Dans un article spécialisé écrit pour le Conseil canadien des chefs d'entreprises (CCCE), M. Toope note :« une demande sans précédent pour l'enseignement supérieur en Asie aujourd'hui ouvre une myriade de possibilités au Canada ».
Les possibilités vont des « partenariats institutionnels visant à faciliter la recherche, aux nouveaux marchés des exportations des savoirs canadiens, en passant par le recrutement d'étudiants et de chercheurs étrangers talentueux », écrit-il dans un rapport de 20 pages, le septième d'une série commandée par le CCCE pour explorer l'incidence, sur le Canada, de l'essor que connaît l'Asie.
Stephen Toope y recommande que les deux paliers de gouvernement, les entreprises et le secteur éducatif travaillent plus ensemble afin de positionner le pays comme la destination par excellence pour les étudiants asiatiques.
Il rappelle que le plus grand contingent d'étudiants étrangers dans le monde provient d'Asie et que la tendance se poursuivra dans les années à venir.
Avec près de 20 000 étudiants à temps plein et plus de 4000 à temps partiel, la Chine était en 2009 le plus grand pourvoyeur d'étudiants étranger au Canada.

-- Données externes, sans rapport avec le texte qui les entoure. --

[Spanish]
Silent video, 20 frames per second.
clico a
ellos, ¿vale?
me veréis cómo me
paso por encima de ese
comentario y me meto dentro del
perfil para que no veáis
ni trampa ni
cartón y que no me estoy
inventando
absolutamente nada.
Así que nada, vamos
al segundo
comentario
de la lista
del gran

L'Inde, la Corée du Sud et le Japon figurent parmi les autres principaux marchés asiatiques, souligne-t-il encore.
En tout, les étudiants étrangers apportent bien plus de 6,5 milliards de dollars chaque année à l'économie canadienne par l'entremise des droits de scolarité, des frais d'hébergement et d'autres dépenses.

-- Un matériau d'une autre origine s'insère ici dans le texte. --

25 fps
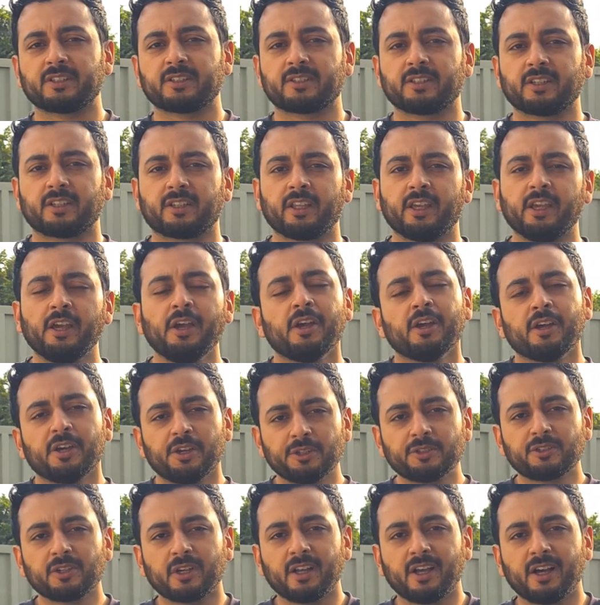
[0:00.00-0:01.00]
कर सकते
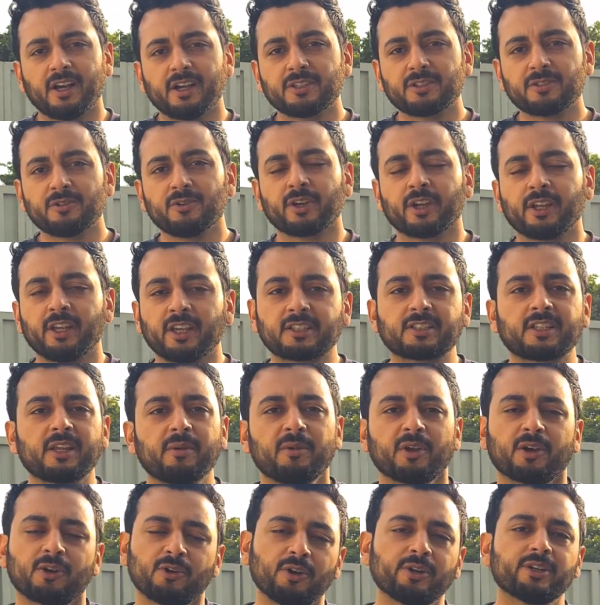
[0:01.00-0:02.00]
हैं इंशाल्लाह हाजिर होंगे नेक्स्ट
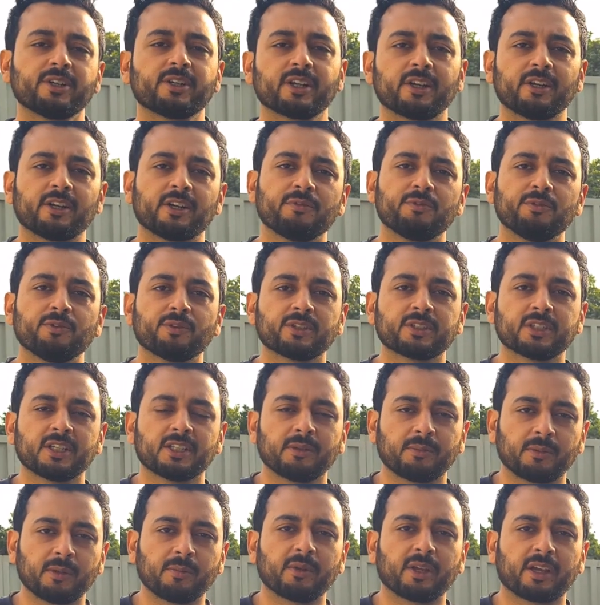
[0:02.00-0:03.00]
टाइम एक और डिटेल रिव्यू के साथ
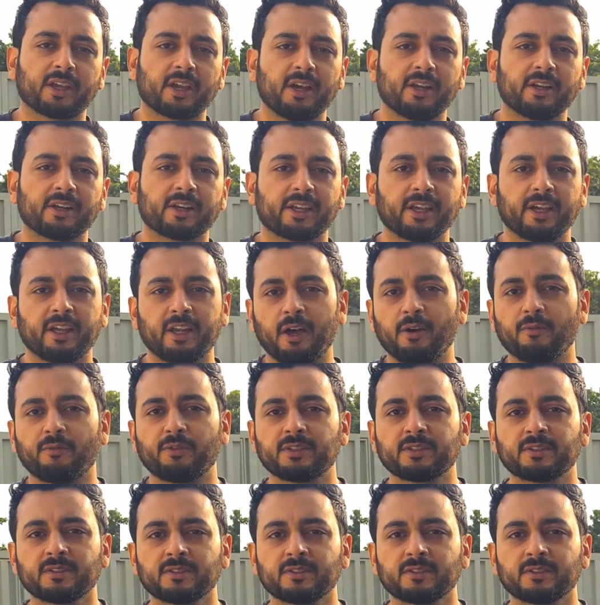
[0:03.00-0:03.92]
तब तक अपना ख्याल रखें अल्लाह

« Pour placer l'enseignement supérieur canadien sur la carte et attirer la fine fleur des talents internationaux », le recteur de l'Université de la Colombie-Britannique recommande des investissements ciblés et soutenus, la création d'un programme de bourses pour les étudiants étrangers du 1er cycle, et l'élargissement du programme existant pour les étudiants des cycles supérieurs.
Par ailleurs, il est d'avis qu'il faudrait encourager les étudiants canadiens à étudier et à acquérir de l'expérience en Asie, afin de positionner le Canada comme partenaire de l'éducation internationale.